On en a vidé des poudres bronzantes, pour se déguiser en lion, et des paquets de coOkies, uniquement de la marque carrefour.
On s'est prit des coups, des fous rires, des critiques en pleine face, et alors...? On a souri.
Sourire, encore et toujours, sans jamais simuler un bonheur surfait, ou montrer un excès de niaiserie.
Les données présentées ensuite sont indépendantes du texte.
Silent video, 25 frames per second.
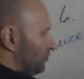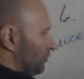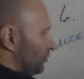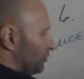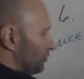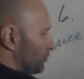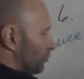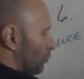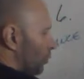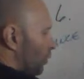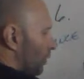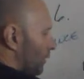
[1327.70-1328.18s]

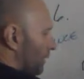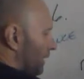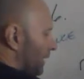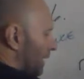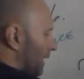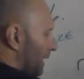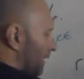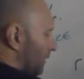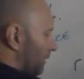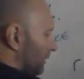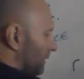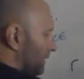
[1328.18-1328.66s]
just one
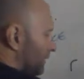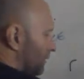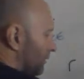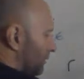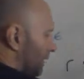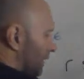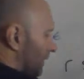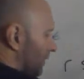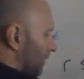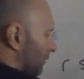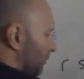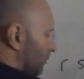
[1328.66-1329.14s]
R here
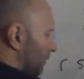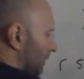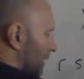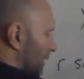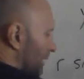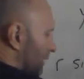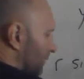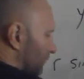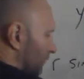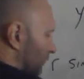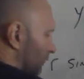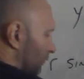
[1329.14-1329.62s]
on the
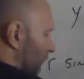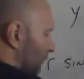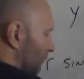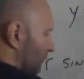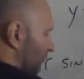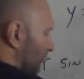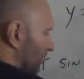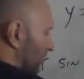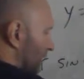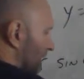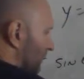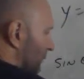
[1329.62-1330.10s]
right. So
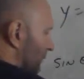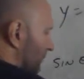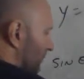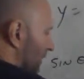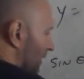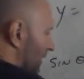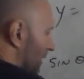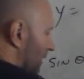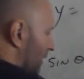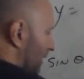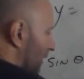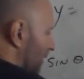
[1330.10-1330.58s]

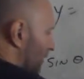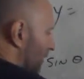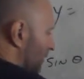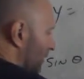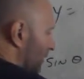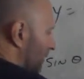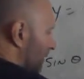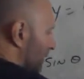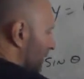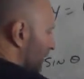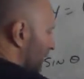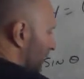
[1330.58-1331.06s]

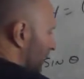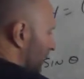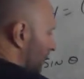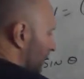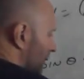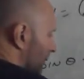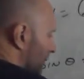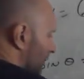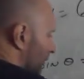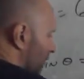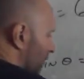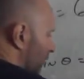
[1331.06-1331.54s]
6R
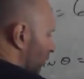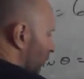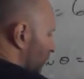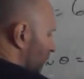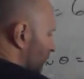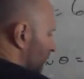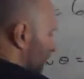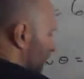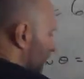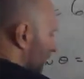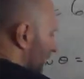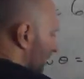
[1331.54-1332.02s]

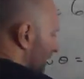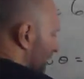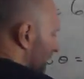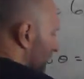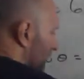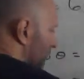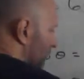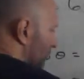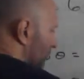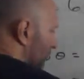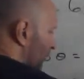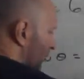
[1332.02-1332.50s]
cosine
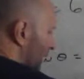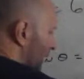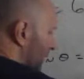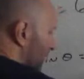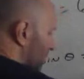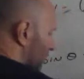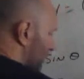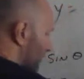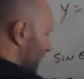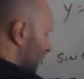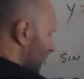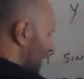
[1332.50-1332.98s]

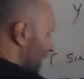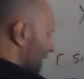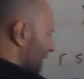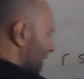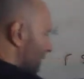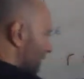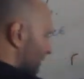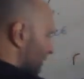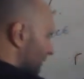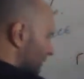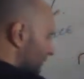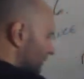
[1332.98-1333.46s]
squared
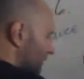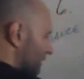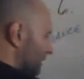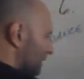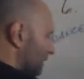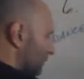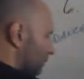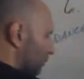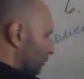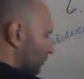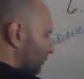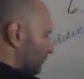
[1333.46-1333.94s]
theta is
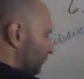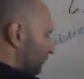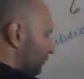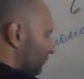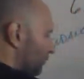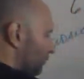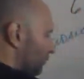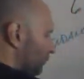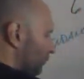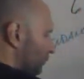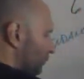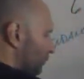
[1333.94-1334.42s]
equal
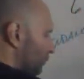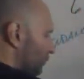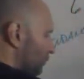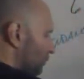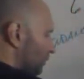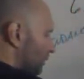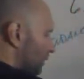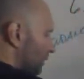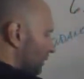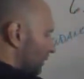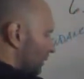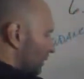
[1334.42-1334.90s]

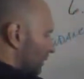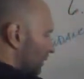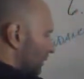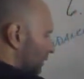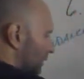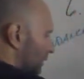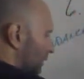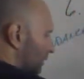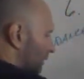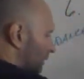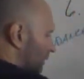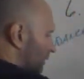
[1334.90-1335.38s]
to
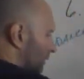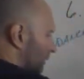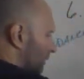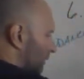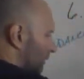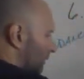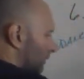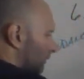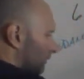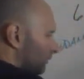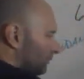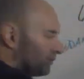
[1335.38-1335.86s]

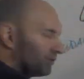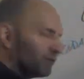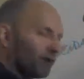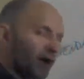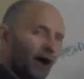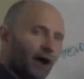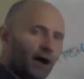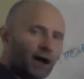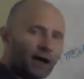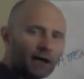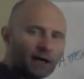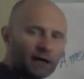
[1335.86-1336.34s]

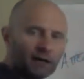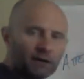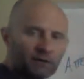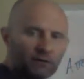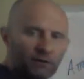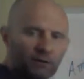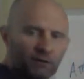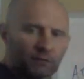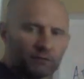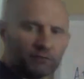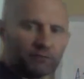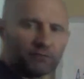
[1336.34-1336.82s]
sine
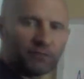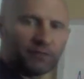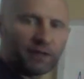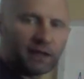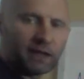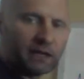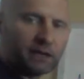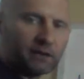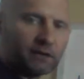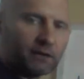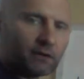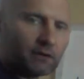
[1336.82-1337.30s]
of
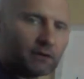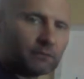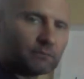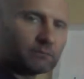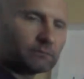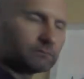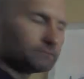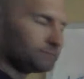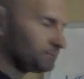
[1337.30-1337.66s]
theta.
On était juste heureuses, heureuses d'etre deux.
Chacune une paire d'yeux bleus, qui différent par leur couleur, mais qui ont toujours permis aux gens de nous associer, ou de nous confondre.
On en jouait...
Comme on pouvait s'amuser avec les choses de la vie, sans jamais se poser la question , ni du pourquoi, ni du comment, encore moins celle du lendemain*.
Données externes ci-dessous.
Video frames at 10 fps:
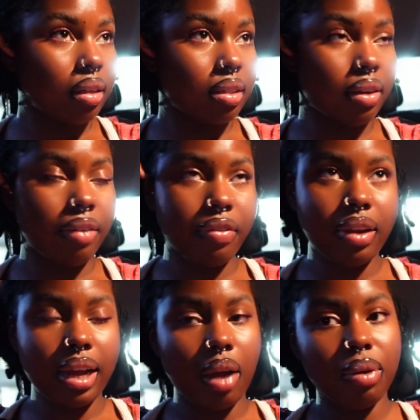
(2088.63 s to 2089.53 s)
So I feel
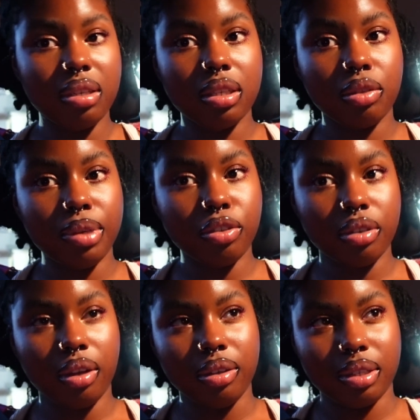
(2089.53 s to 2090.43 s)
like I wasted
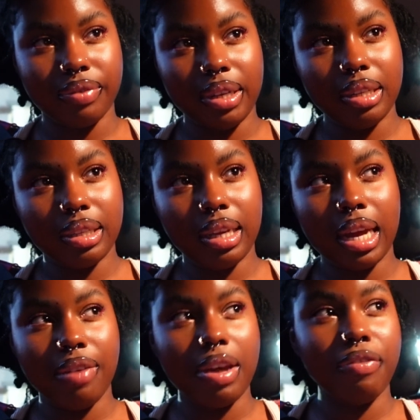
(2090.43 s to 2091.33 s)
$300, if anything. I
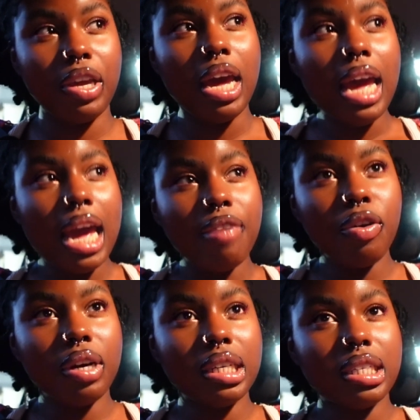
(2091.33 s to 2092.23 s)
didn't know it was
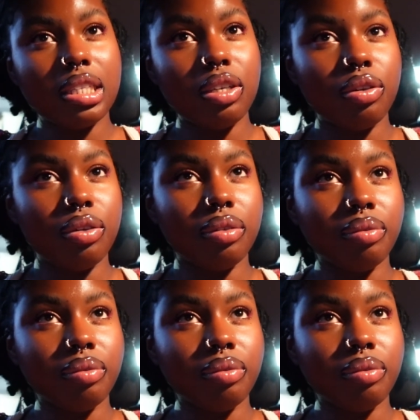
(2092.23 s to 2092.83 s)
going to be thatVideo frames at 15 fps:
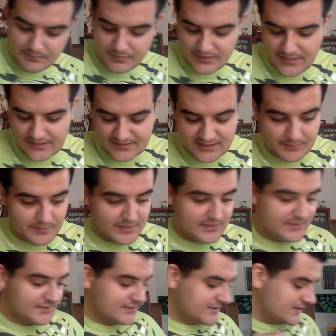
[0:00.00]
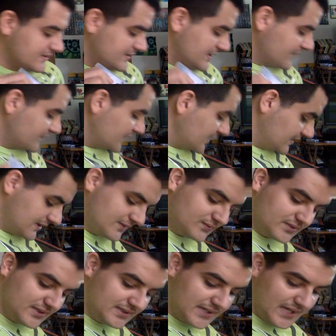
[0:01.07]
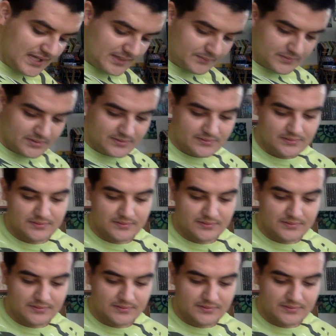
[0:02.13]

But next up is the nifty game.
Puis étaler les conneries sur un blog, comme un étendard pour montrer qu'on a bien profité de nos années collèges, et que le lycée s'annonce comme la plus belle expérience de notre vie, tout ça n'est plus d'actualité.
Il y tant de souvenirs qui n'appartiennent qu'à nous.
Et puis il y a ces séparations qui approchent, toujours plus éminentes.
L'heure de se mettre face à son destin, de choisir sa route, la plus propice n'est pas toujours la plus proche de toi*.
Pas de larmes, le temps n'est pas encore là, le choix reste à faire.
Comment pourrai-je me séparer de toi, alors qu'on a grandi ensemble, pour peu à peu s'échanger des parcelles de nos personnalités.
Peut etre que notre différence a fait notre force.
Inutile de se poser les mauvaises qestions...
...Puisque huit lettres, coupées par une apostrophe suffisent à résumer le tout.